In an existing LDAP server there is a different access rule applied:

olcAccess: {0}to * by dn.exact=gidNumber=0+uidNumber=0,cn=peercred,cn=external
 ,cn=auth manage by * break

So, this is what I need in my case!

Solution

When converting from slapd.conf to cn=config slapd and its tools are accepting partial configuration for the resulting database. olcDatabase={0}config is the resulting DN for a database named config. So add configuration for that database in your file. The following excerpt appended to the end of my slapd.conf file has been taken from issue linked before:

database config
access to *
    by dn.exact="gidNumber=0+uidNumber=0,cn=peercred,cn=external,cn=auth" manage
    by * read

Don't miss to remove any existing configuration folder so the updated slapd.conf file will be converted to cn=config once again.

Answer 2

On a number of modern Linux systems root as identified by SASL/EXTERNAL as gidNumber=0+uidNumber=0,cn=peercred,cn=external,cn=auth is either the rootDN or has manager permissions when openldap-server/slapd is installed.
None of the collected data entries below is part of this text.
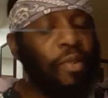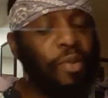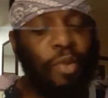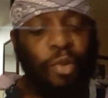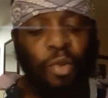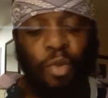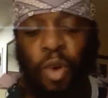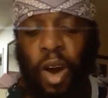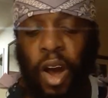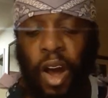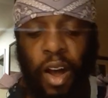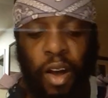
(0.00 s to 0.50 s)

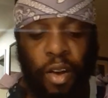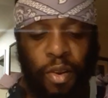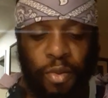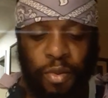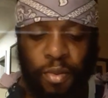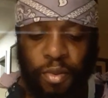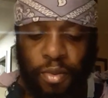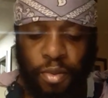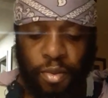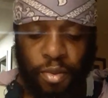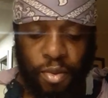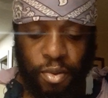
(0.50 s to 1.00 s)
Wow.
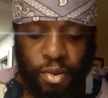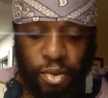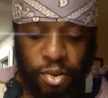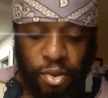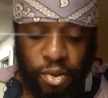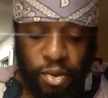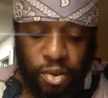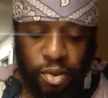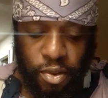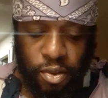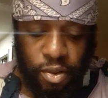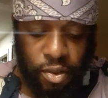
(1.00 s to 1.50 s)

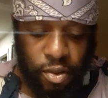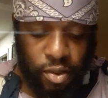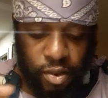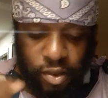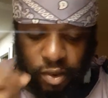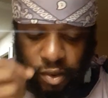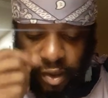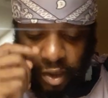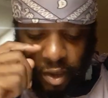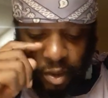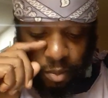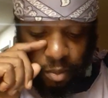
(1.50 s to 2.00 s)

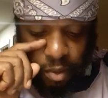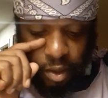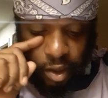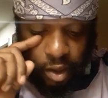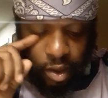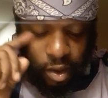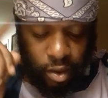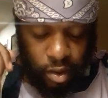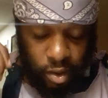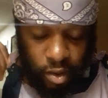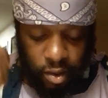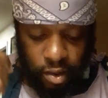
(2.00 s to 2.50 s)
See,
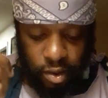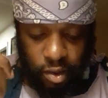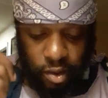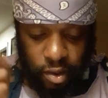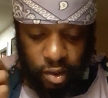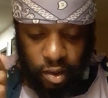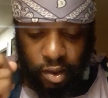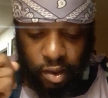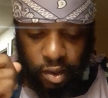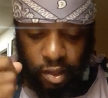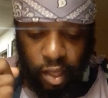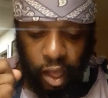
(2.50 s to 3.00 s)
man,
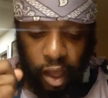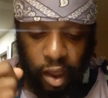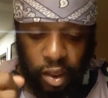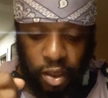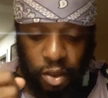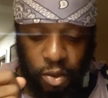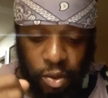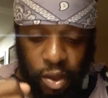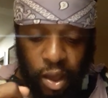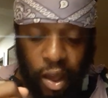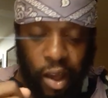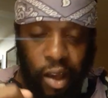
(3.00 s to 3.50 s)
a lot of
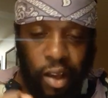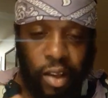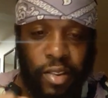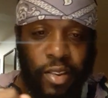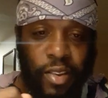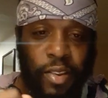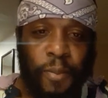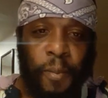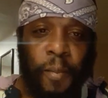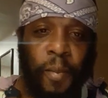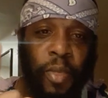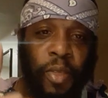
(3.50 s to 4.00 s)
you
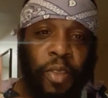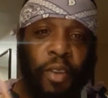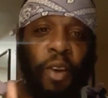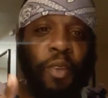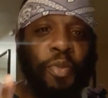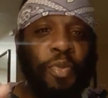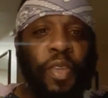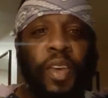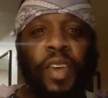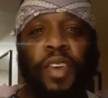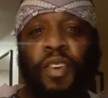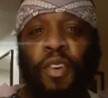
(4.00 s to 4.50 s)
guys, y'all
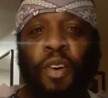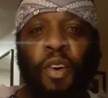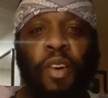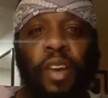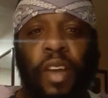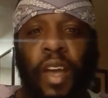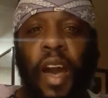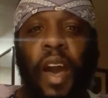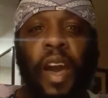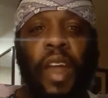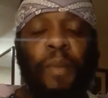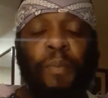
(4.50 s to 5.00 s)
think y'all
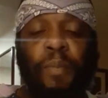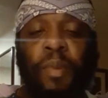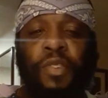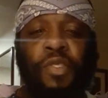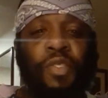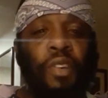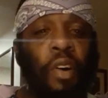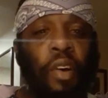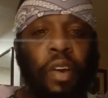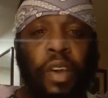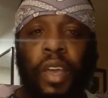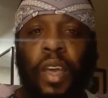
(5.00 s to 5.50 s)
got it, but
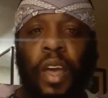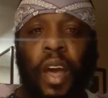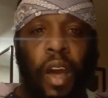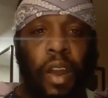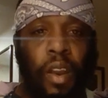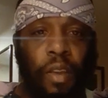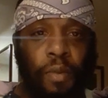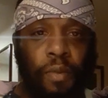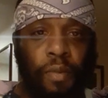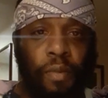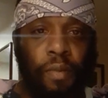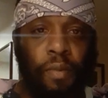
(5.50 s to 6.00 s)
y'all ain't got
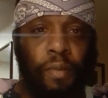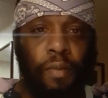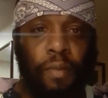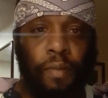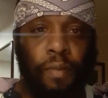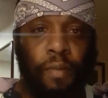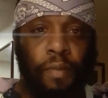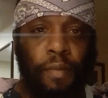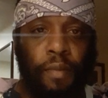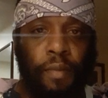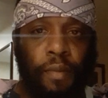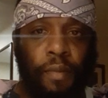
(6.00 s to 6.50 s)
it.
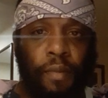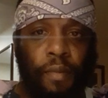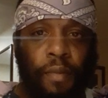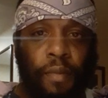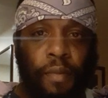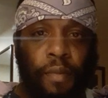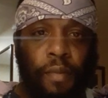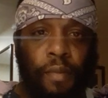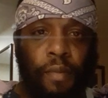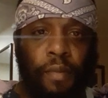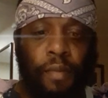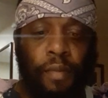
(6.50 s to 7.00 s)

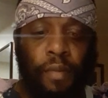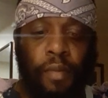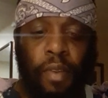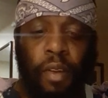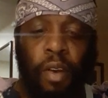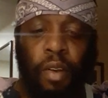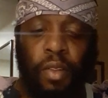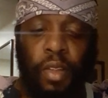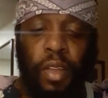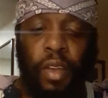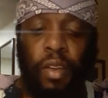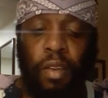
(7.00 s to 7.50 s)

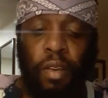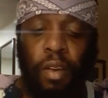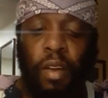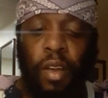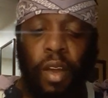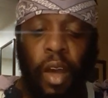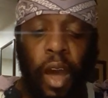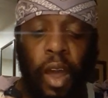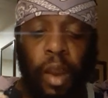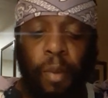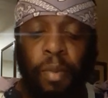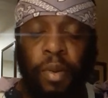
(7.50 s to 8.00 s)
Y'all think y'all
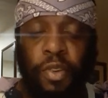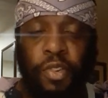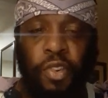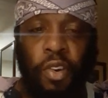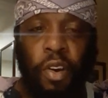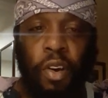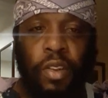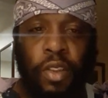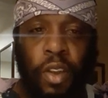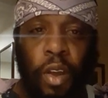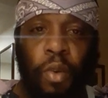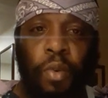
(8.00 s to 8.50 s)
got it, but
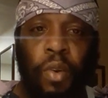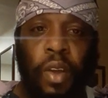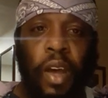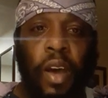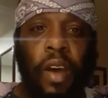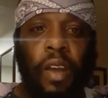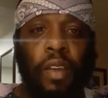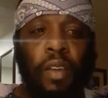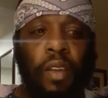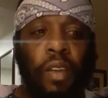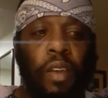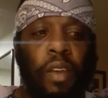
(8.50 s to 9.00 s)
y'all don't got
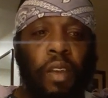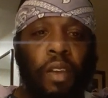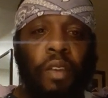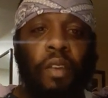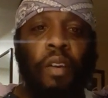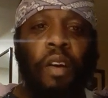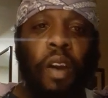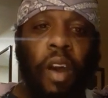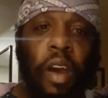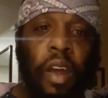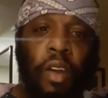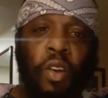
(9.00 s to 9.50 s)
it.
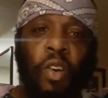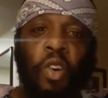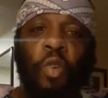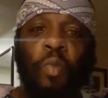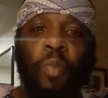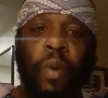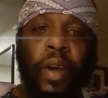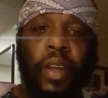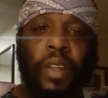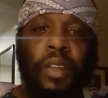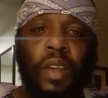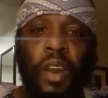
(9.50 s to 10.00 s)
Y'all got to go
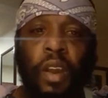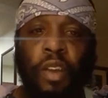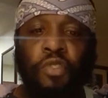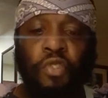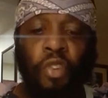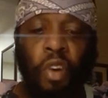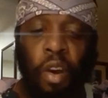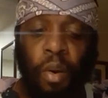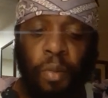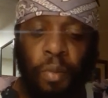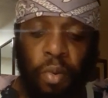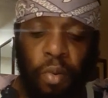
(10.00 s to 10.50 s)
back to the
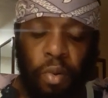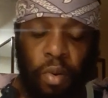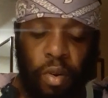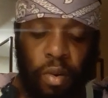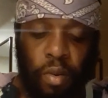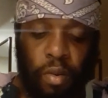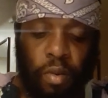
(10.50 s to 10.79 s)
drawing board.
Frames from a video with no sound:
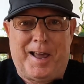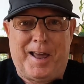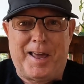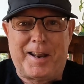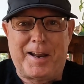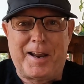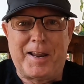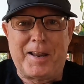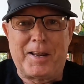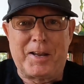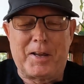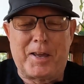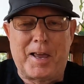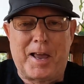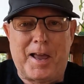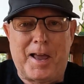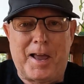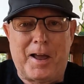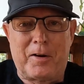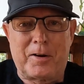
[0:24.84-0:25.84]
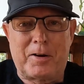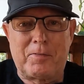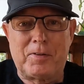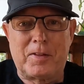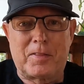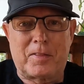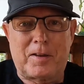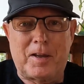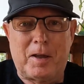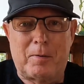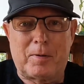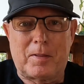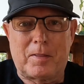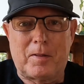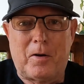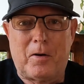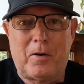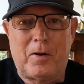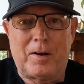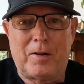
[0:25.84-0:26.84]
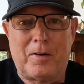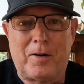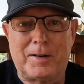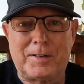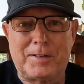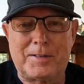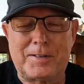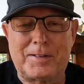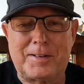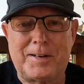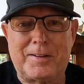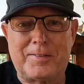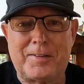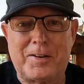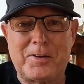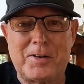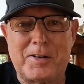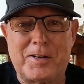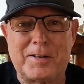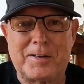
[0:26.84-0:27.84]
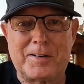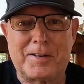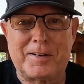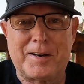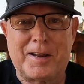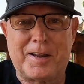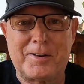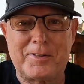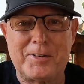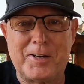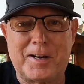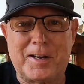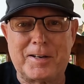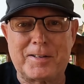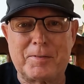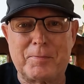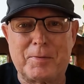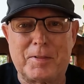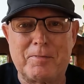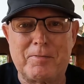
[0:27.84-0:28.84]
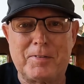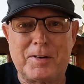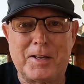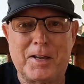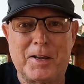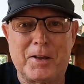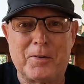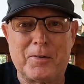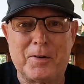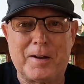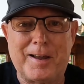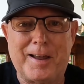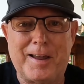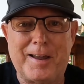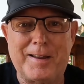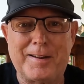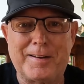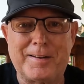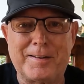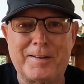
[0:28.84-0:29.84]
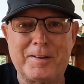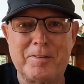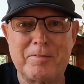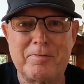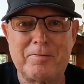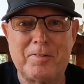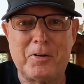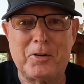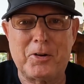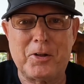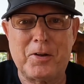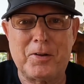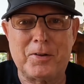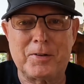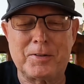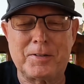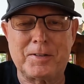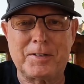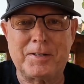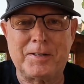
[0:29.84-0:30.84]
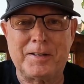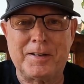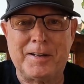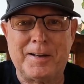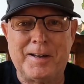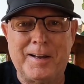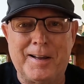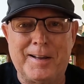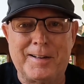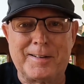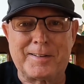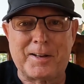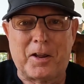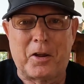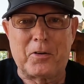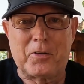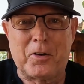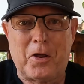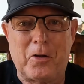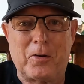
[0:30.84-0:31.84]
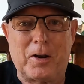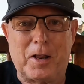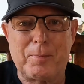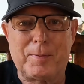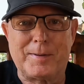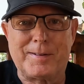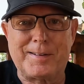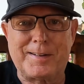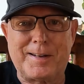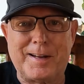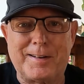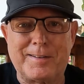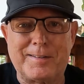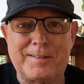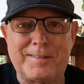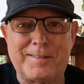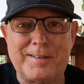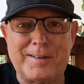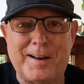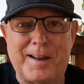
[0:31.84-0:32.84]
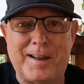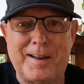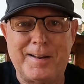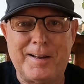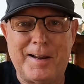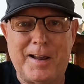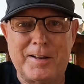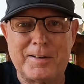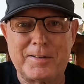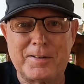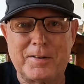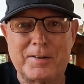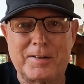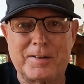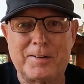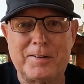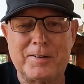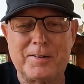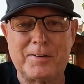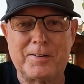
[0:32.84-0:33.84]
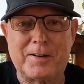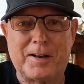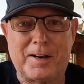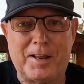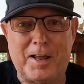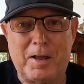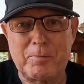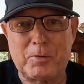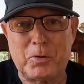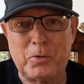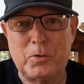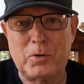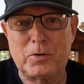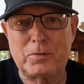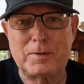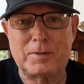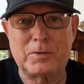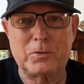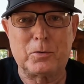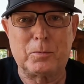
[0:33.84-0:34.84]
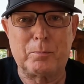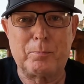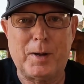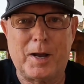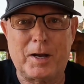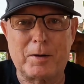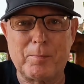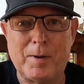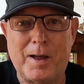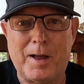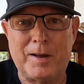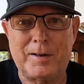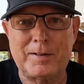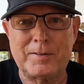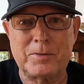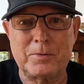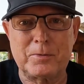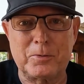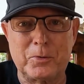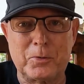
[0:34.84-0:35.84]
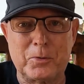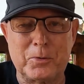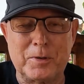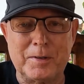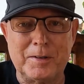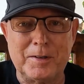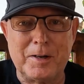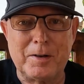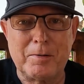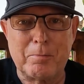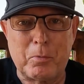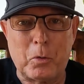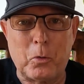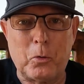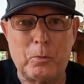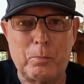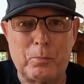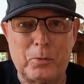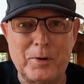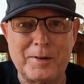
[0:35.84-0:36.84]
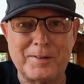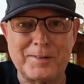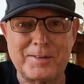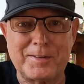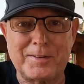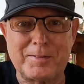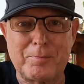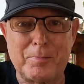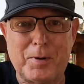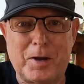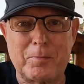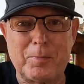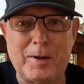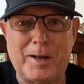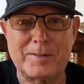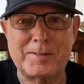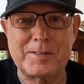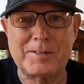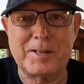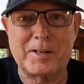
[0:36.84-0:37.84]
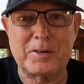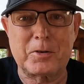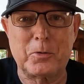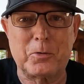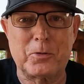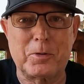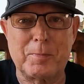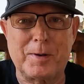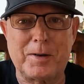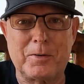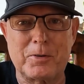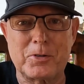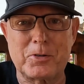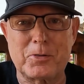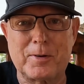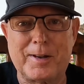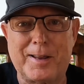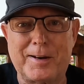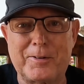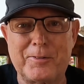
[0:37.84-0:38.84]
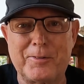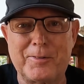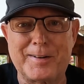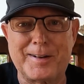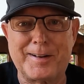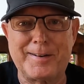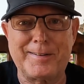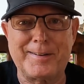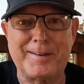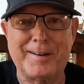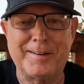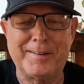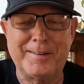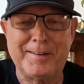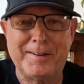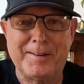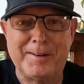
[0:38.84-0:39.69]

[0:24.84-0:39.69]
I'll give you a couple of the highlights and then you can check out some of the video and photos. So no leopards again today. Certainly heard alarm calls. We saw pug marks or paw prints, pug marks as they call them here in Sri Lanka and India.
For your existing installation that is not currently the case.
If you know the password for your various rootDNs, use those. Otherwise, replace your rootDN (or it's password) to something you can use. You'll have to do this outside of LDAP by editing /etc/openldap/slapd.d/cn=config/olcDatabase={0}config.ldif or your equivalent and restarting slapd.